(Material for this exercise)

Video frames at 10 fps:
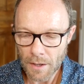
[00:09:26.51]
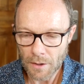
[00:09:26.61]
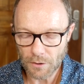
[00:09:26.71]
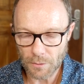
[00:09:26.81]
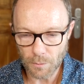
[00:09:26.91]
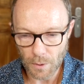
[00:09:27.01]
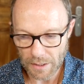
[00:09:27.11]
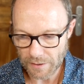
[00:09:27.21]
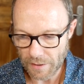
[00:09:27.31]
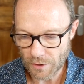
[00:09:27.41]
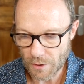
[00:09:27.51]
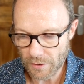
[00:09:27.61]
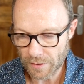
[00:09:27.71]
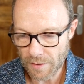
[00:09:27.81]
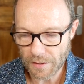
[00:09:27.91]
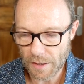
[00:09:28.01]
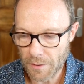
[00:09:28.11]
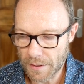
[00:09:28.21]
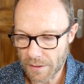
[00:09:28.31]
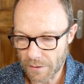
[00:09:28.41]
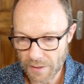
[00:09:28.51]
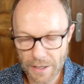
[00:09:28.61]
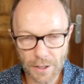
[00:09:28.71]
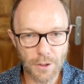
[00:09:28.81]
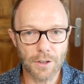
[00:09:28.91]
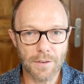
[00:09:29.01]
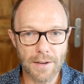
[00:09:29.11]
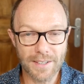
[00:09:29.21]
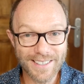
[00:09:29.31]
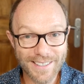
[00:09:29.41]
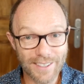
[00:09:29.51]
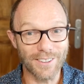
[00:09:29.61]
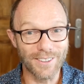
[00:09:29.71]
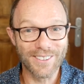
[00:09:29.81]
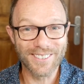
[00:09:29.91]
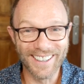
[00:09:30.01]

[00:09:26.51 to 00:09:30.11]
So what I tend to do is I tend to go in and take a look around and listen.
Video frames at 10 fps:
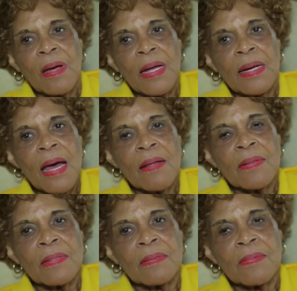And now
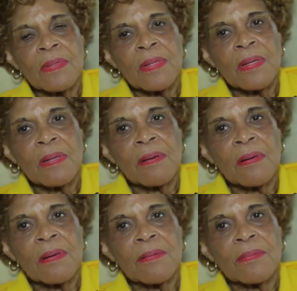the,
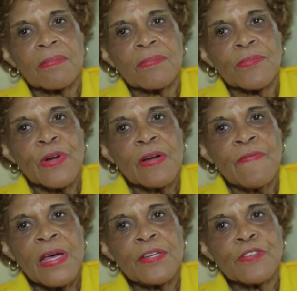the uh,
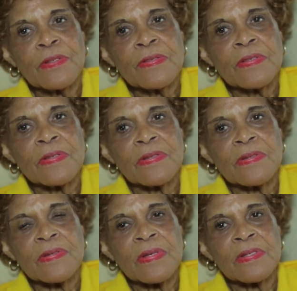
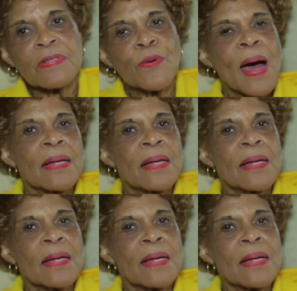renovations is so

(End Material for this exercise)

What is needed is an exact repetition of every line from the line with "[00:09:28.11]" to the end of the data above, both ends included, with no pictures.

= Response to this exercise =
[00:09:28.11]
[00:09:28.21]
[00:09:28.31]
[00:09:28.41]
[00:09:28.51]
[00:09:28.61]
[00:09:28.71]
[00:09:28.81]
[00:09:28.91]
[00:09:29.01]
[00:09:29.11]
[00:09:29.21]
[00:09:29.31]
[00:09:29.41]
[00:09:29.51]
[00:09:29.61]
[00:09:29.71]
[00:09:29.81]
[00:09:29.91]
[00:09:30.01]

[00:09:26.51 to 00:09:30.11]
So what I tend to do is I tend to go in and take a look around and listen.
Video frames at 10 fps:
And now
the,
the uh,
renovations is so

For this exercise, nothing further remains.